Proposed by Ndorwa West MP David Bahati, the bill seeks to criminalize aggravated homosexuality with convicts facing a death sentence.
Muhame wrote to Melanie Nathan of Gay USA reporting this news one hour ago, today:
Today, speaker of Parliament Rebecca Kadaga is interested in saving the Bills from the 8th Parliament.
“The reports of the 8th parliament will be used as working documents and the committees will re-handle the Bills, if the Parliament agrees that we save them,” Kadaga said.
The motion to return the Bills was moved by Lt Col Sara Mpabwa today. “I am moving a motion to save the Bills left un-debated by the Eighth Parliament,” she said. One such Bill included the Anti-Homosexuality Bill of 2009.
The motion was seconded by MP Crispus Ayena.
Other Bills include: Anti-Money Laundering Bill 2009, Narcotics Bill 2007, Regional governments bill 2009, Transfer of convicted offenders Bill 2007 and Geographical Bill 2006. Others are Government assurances Bill 2008, Shuttles security Bill 2009, Companies bill 2009, Marriage and divorce 2009, Prohibition of torture Bill 2010, Plant protection & health Bill l2010 among others.
“MP Sam Lyomoki had earlier said an amendment be included reading ‘any other Bills’ because there could be some others left behind by the motion movers, and they are in the committees, ” notes Muhame. There was some resistance from MP Abdu Katuntu who said Bills come to the House through readings and are committed to the relevant committees.
He was overruled by the Speaker who defended her stance by saying she has carried out ample research in India, House of Commons and Canada, which justified her proposed method of dealing with the Bills.

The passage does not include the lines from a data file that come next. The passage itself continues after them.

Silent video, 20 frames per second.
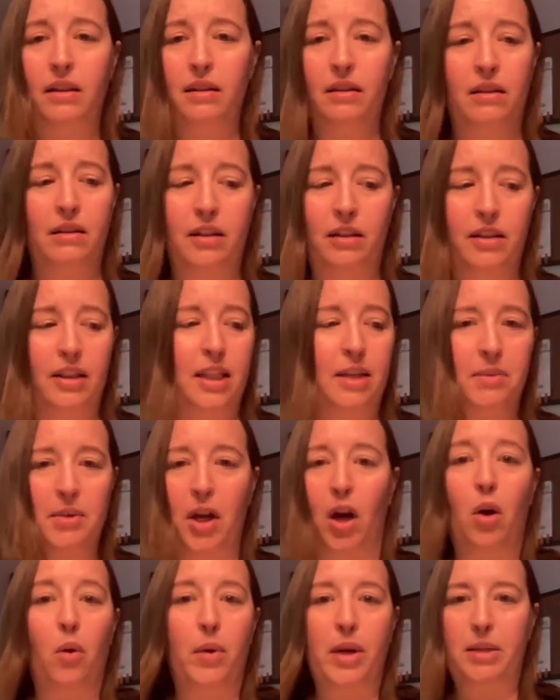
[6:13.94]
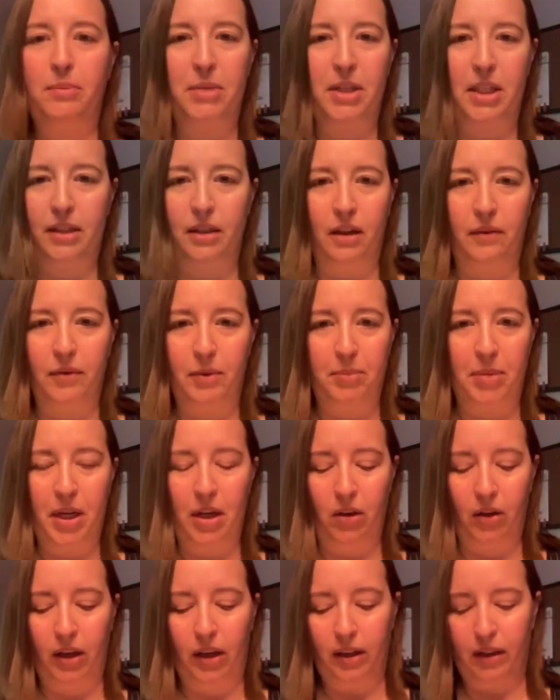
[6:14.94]
there seemed to always be stuff
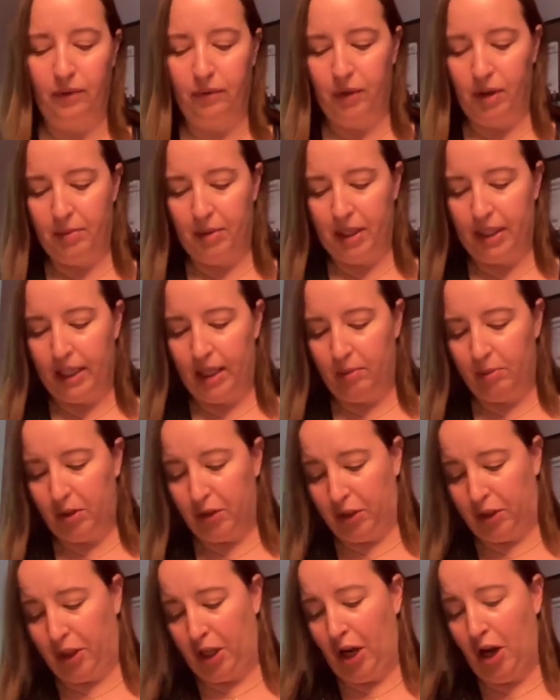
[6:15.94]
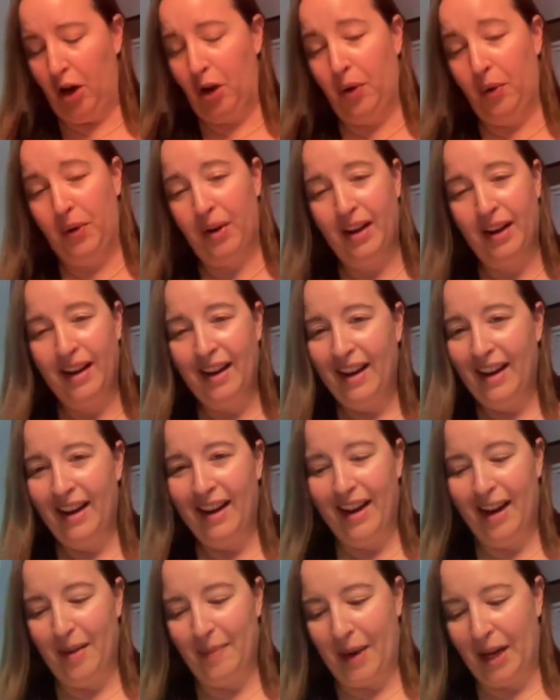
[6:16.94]
appearing at the freebie table. So
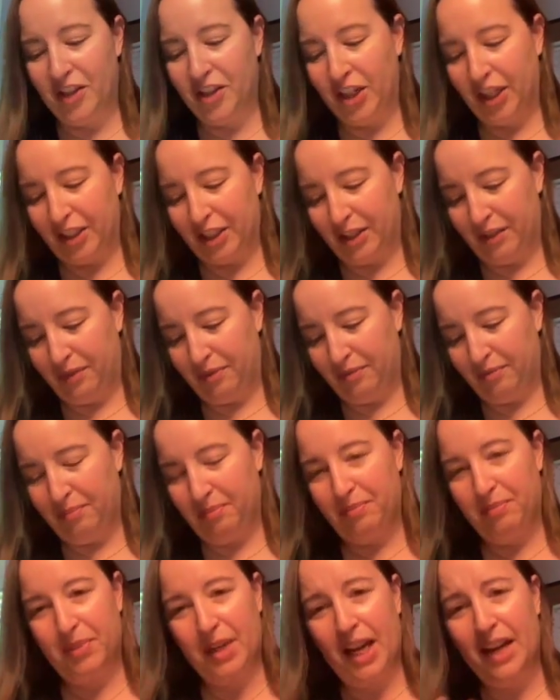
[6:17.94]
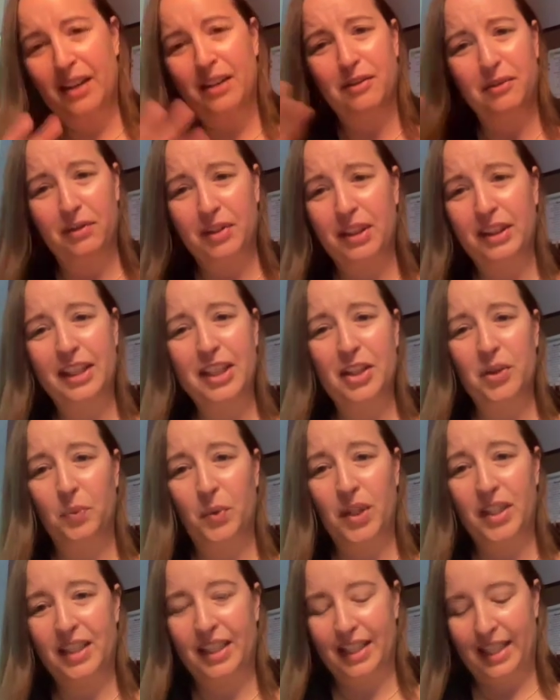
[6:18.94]
I checked it kind of at least
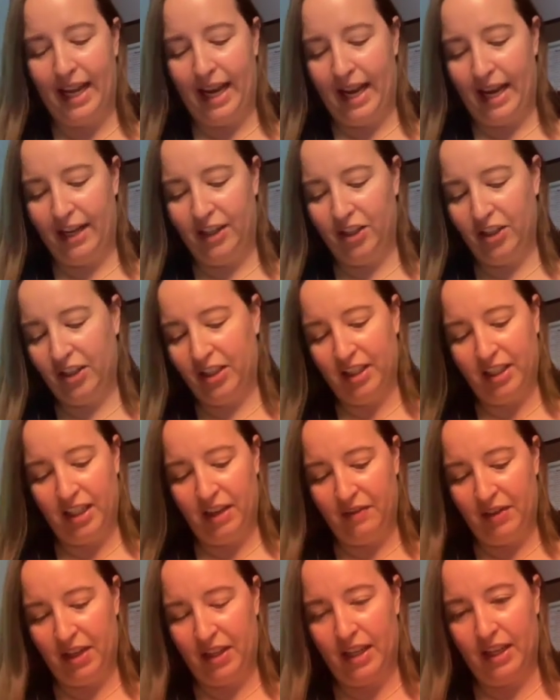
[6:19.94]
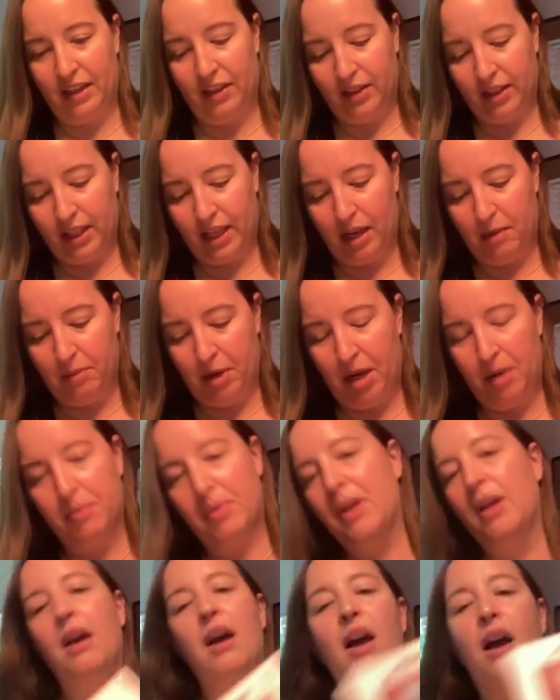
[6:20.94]
once a day just to see if anything else came up.
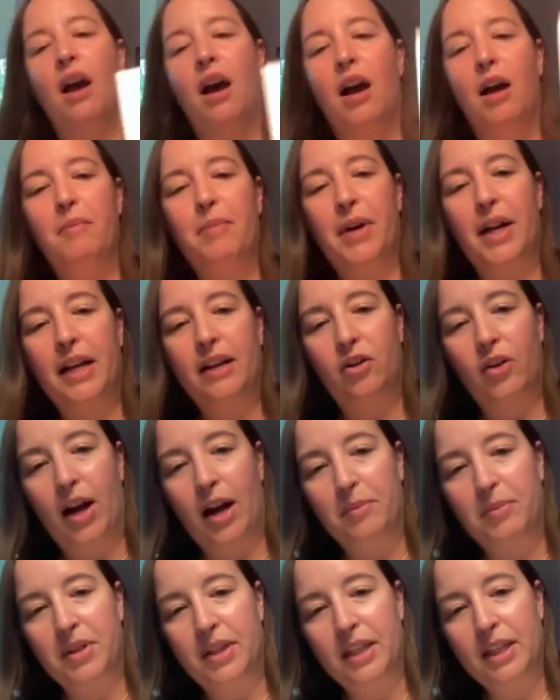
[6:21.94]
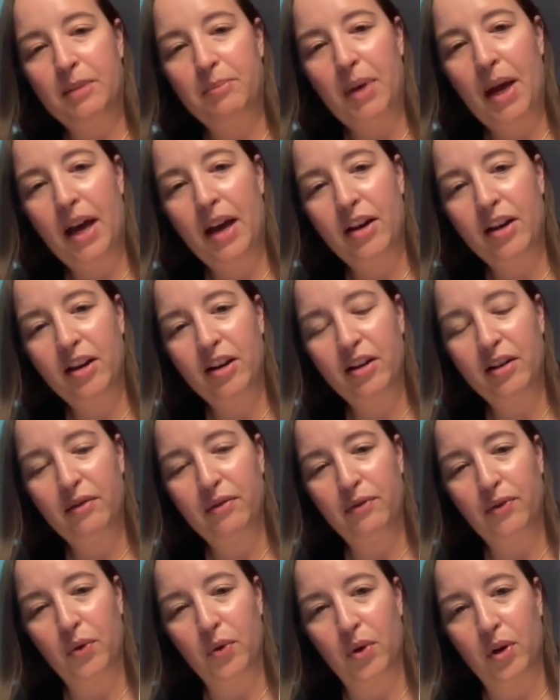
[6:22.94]
But I grabbed this pattern
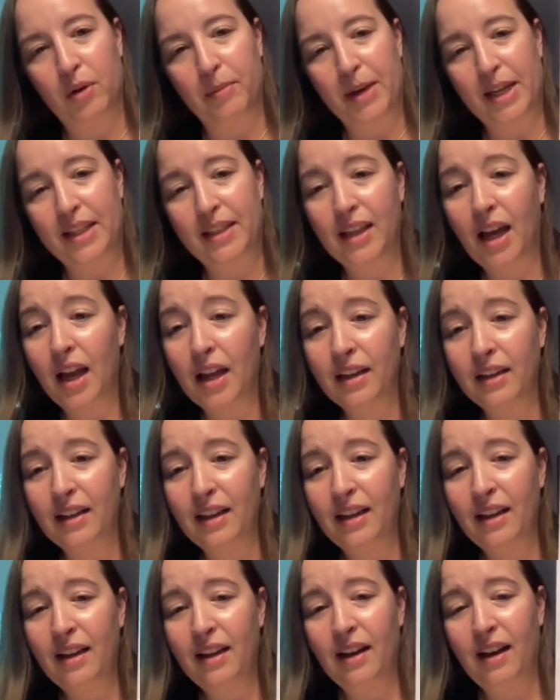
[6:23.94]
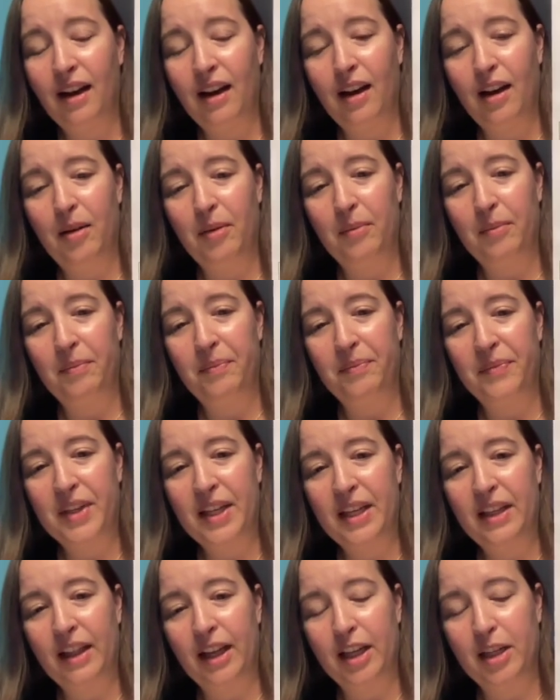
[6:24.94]
for my son.
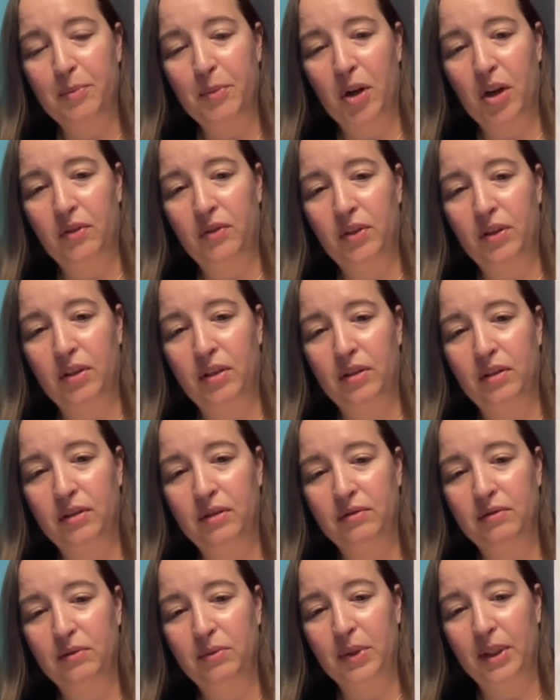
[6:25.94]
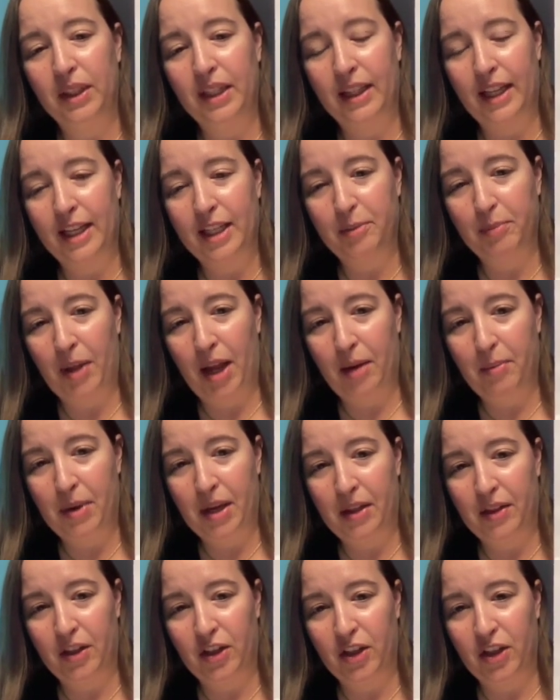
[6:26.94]
He likes Marvel, really likes Black
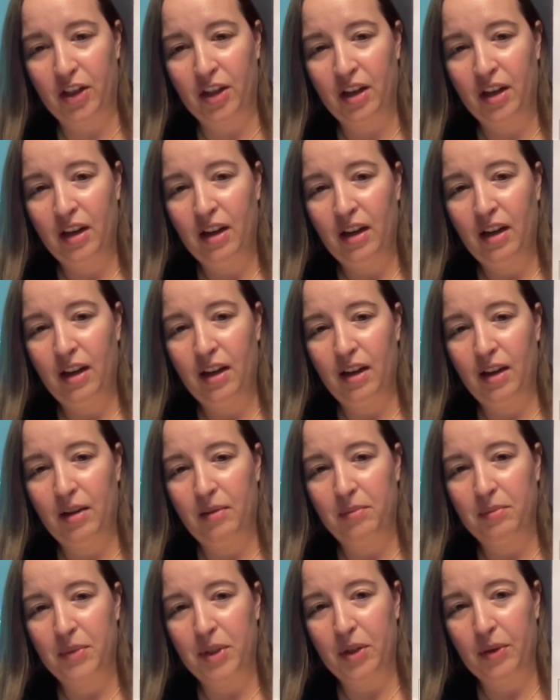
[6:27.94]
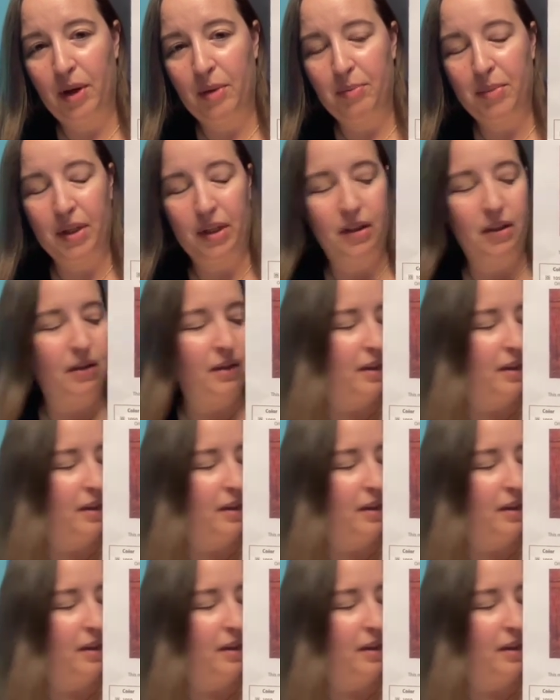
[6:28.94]
Panther. So I picked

The Anti-Gay Bill proponents got backing from fiery legislator MP Barnabus Tinkasimire. “The anti-gays Bill is overdue because the spirit of my ancestors tell me that they lived without these practices (homosexuality),” he charged. “I have been hearing government officials that when we pass the anti-gays Bill, we shall loose the donor’s money. (Meaning USA and other Western AID.) We can’t afford to stay with such ills in our society and when it comes before the floor, we shall all pass it and support it,” he added, attracting an ovation from fellow backbenchers.
Kadaga then ruled: “All reports not discussed in the Eighth Parliament will also be brought through a motion and discussed, passed or amended.”
“Experts say much as moralists are celebrating over Kadaga’s resolution to return the Bill for debate, legislators are bound to lose media attention earlier focused on corruption in the oil sector. The Anti-homosexuality Bill, which at one time US leader Barack Obama labelled ‘odious,’ has attracted good copy sales for newspaper barons.” Say Muhame. “Senior Parliamentary reporters say once the Bill is tabled before Parliament, the legislators would pass it with ease. Bahati says the bill is aimed at stamping out western-imported immoral behaviours from society, protecting the moral fabric of the nation, saving the traditional family and buttressing legislation against ‘gayism.’ Bahati says the Penal Code Act which criminalises homosexuality is ‘vague’.”